Como parte desse esforço de austeridade, o governo interino anunciou planos para uma reestruturação profunda na máquina pública. A proposta oficial prevê a redução do número de secretarias estaduais de 35 para 22 ou 23 pastas, o que representa um enxugamento de aproximadamente 37% dos espaços administrativos atuais.
Diferente do que sugere a percepção de que tais cortes já foram totalmente finalizados, a reforma administrativa está em fase de planejamento e tramitação.
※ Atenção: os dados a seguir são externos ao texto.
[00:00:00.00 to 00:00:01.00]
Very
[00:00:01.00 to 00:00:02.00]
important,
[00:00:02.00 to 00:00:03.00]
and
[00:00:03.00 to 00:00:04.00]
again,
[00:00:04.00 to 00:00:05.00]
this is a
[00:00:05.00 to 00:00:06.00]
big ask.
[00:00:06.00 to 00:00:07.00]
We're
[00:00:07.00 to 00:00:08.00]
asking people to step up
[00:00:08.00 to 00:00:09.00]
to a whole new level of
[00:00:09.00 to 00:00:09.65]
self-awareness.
A intenção é desenhar um formato de governo mais racional para as próximas gestões, reduzindo despesas operacionais em um mandato que deve durar cerca de 60 dias.
O cenário fluminense ilustra o debate sobre a eficiência da máquina pública e o impacto do uso técnico, em vez de político, de cargos de liderança. O andamento da transição e a marcação de novas eleições seguem sob análise jurídica e constitucional.